What I loved most about this story, and what makes most Elseworld stories work, is how Millar was able to change so much of the world we know but able to respect the characters and maintain personalities at the same time and have it still make sense. I haven’t read a lot of Millar, but, from what I have read, this is easily my favorite work of his. It’s also nice to see Dave Johnson doing the main artwork when he is mostly known for his covers. His pencil-work and his cover-work are very different styles from each other, but both fit the story perfectly. If you haven’t read this book yet, I highly recommend you do very soon.

I try my best not to give away spoilers in my reviews because I enjoy going into a story fresh, but (slight spoilers ahead!) I’d say that the ending will have you second guessing who really won this battle.

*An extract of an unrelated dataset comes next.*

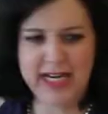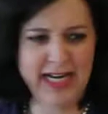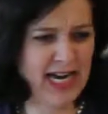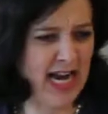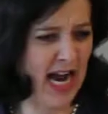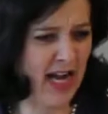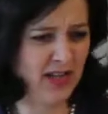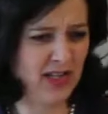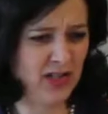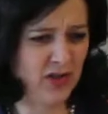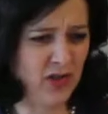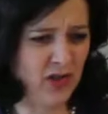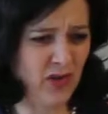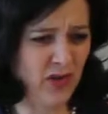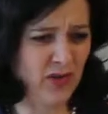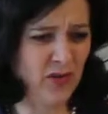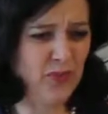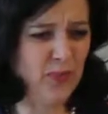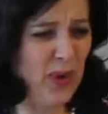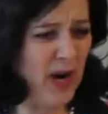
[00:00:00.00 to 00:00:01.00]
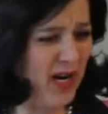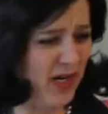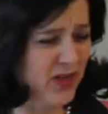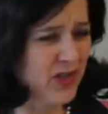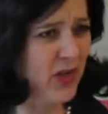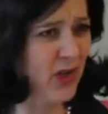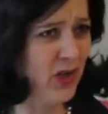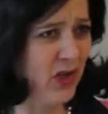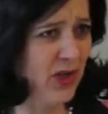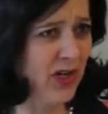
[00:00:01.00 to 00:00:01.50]
He had this sort of
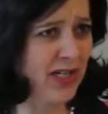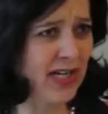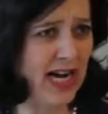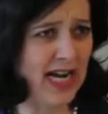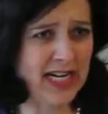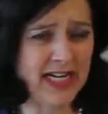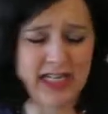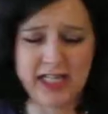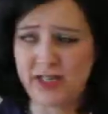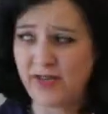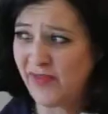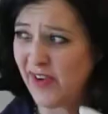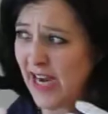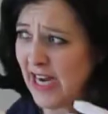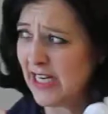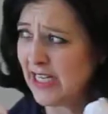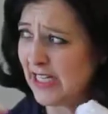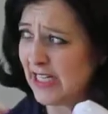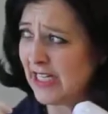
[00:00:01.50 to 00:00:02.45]
puzzled look on his face.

Written by Justin Gray; Art by Claude St-Aubin; Colors by Lovern Kindzierski; Lettering by Steve Wands; Cover by Amanda Conner & Paul Mounts

Of all the Convergence titles, this was one I was looking forward to most. I will admit it wasn’t quite what I was expecting, but it wasn’t too bad either. I had a problem with every character being in Moscow at the time when the city was taken, but I did like the opportunity to see Superman and Kara in Metropolis without powers. All the characters being in one city at the same time seemed to happen all over Convergence, mostly in Metropolis or Gotham, so this one’s easy to understand, too. Overall, I am still looking forward to the next issue.

Superman of Moscow is also featured in Convergence: Detective Comics, and personally I felt his character depiction in that was closer to the original than in Action Comics. Check that out as well.